El perenquén que me erizó la piel. Cuando mi familia estaba entera, el cuarto de la tele solía estar repleto. Allí descansaban mis padres, mis hijos, mi marido y mis nietos. Luego se fueron todos, unos a una vida mejor y otros a hacer su vida, y aquí me quedé, en este cuarto vacío. En mis noches desiertas tengo mucho tiempo para reflexionar.
Una de esas noches desiertas en la que estaba sola me fijé en que un perenquén traspasaba la puerta de cristales. De esa puerta caminó hasta el antiguo cuadro que está cerca del televisor. Lo vi cruzar y se me erizó la piel. Estuve pendiente por si lo veía salir, pero cuando me fui a acostar miré detrás del cuadro y allí estaba.
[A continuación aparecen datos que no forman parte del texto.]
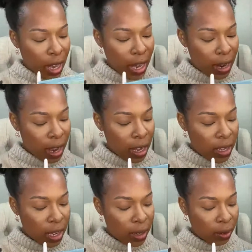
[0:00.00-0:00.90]
and that
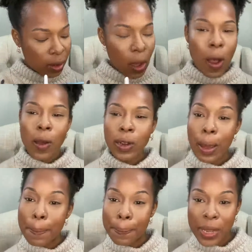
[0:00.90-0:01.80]
shade is called
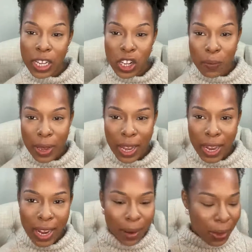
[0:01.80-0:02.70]
Beach
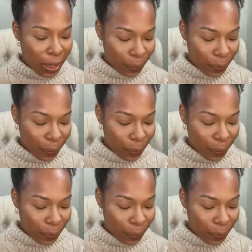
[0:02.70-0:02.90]
Babe,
Al día siguiente, vi una cosa oscura que traspasaba la puerta y me asusté, pero recordé al perenquén. Así muchas noches, hasta que me fui acostumbrando a su compañía, a recordar que no hacen daño, a no sentirme sola.
Cuando conocí al perenquén era pequeño y clarito. Ahora es grande y oscuro. Viene siempre a la misma hora y me fijo cuando sale por detrás de la puerta. En ese tramo hace una paradita y vuelve la cabeza hacia donde yo estoy, como si nos conociéramos de siempre. Le he puesto hasta nombre. A veces hablamos.